Viel Platz für zu wenige

KONZ. Seit Ende 2003 fährt täglich eine Buslinie über Konz nach Luxemburg. Wegen fehlender Fahrgäste wurde das Angebot gekürzt. Da es keine Förderung gibt, wird die Verbindung wahrscheinlich eingestellt.

"Da kann der Sprit auch drei Euro kosten: das Auto bleibt der Deutschen liebstes Kind", sagt Ralf Müller. Mit Menschen, die ihr Auto lieben, kennt Müller sich aus, obwohl er in einer Branche arbeitet, die von diesen Personen systematisch gemieden wird. Ralf Müller ist Junior-Chef des Busunternehmens Müller-Kylltal-Reisen, das seit November 2003 die "Kylltal-DeLux-Linie 224" anbietet. Pendler, die morgens in Krettnach oder Konz in den Bus steigen, sind dank dieser Linie knapp eine dreiviertel, beziehungsweise Stunde später in Luxemburg. Abends geht es so wieder zurück. So war es gedacht und so ist es auch, allerdings bestimmt dieser Vorgang bei weitaus weniger Menschen den beruflichen Alltag als Müller bei Einführung der Linie gedacht hatte. "Wir hatten auf volle Busse gehofft", sagt der Busunternehmer, doch mit rund 20 Personen pro Fahrt seien die Müller-Kylltaler davon weit entfernt.Viele Pendler an Verbindung interessiert

"Ich fahre jetzt ab Trier mit dem Bus", sagt Patrik Koltes aus Konz, der seit 1998 in Luxemburg arbeitet. Koltes gehört zu den Pendlern, die sich für eine Busverbindung von Konz nach Luxemburg stark gemacht haben. 130 Unterschriften seien gesammelt worden, von Menschen, die täglich nach Luxemburg fahren und deren liebstes Kind auch gerne ein Bus sein darf.
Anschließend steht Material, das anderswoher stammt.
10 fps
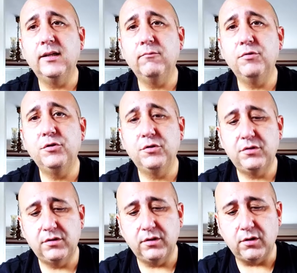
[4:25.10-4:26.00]
it
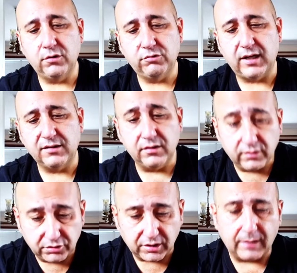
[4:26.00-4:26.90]
reduces the contrast and
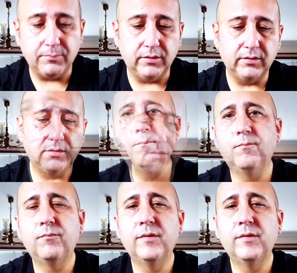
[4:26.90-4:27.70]
the sharpness.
Als dann die Busverbindung kam, gab es eine spürbare Kluft zwischen Befürwortern und tatsächlichen Nutzern. "Die meisten waren schon interessiert an der Linie", sagt Koltes, doch oft habe es sich nicht mit den Arbeitszeiten verbinden lassen. Zweimal morgens und zweimal abends (freitags dreimal) fuhren anfangs die DeLux-Busse zwischen Krettnach und Luxemburg. Mittlerweile wurde das Angebot gekürzt, so dass es jetzt nur noch einmal täglich in Richtung Luxemburg und wieder zurück geht. Dadurch sind von den wenigen, die die Linie bisher nutzten, weitere - auch Patrik Koltes - abgesprungen, während für die anderen der Preis von ursprünglich 60 auf 70 Euro pro Monatskarte stieg.Zuschuss für Konzer Linie unwahrscheinlich

"Das Problem ist, dass wir eigenwirtschaftlich unterwegs sind", sagt Müller, Fördermittel gebe es nicht. Luxemburgische Busunternehmen hingegen, wie beispielsweise die Firma Weber, die mehrfach täglich die Linie 118 Trier-Luxemburg fährt, würden von Luxemburg bezuschusst, wodurch eine "komplette Wettbewerbsverzerrung" entstehe. Für Entzerrung soll jetzt die Zusammenarbeit mit einem luxemburgischen Unternehmen sorgen, die staatliche Zuschüsse ermöglichen würde. Die Behörden im Großherzogtum hätten bereits Unterstützung signalisiert, sagt der Busunternehmer, allerdings nicht für die Konzer Linie, sondern für die Verbindung von Longuich nach Luxemburg. Für die DeLux-Linie 224 bedeutet das mit hoher Wahrscheinlichkeit ihr Ende, auch wenn Patrik Koltes nach wie vor Potential in dieser Linie sieht. Er könne das Busunternehmen verstehen, sagt Koltes, vermisst aber Flexibilität. Auch die Linie 118 habe sich erst nach und nach entwickelt und werde mittlerweile sehr gut angenommen.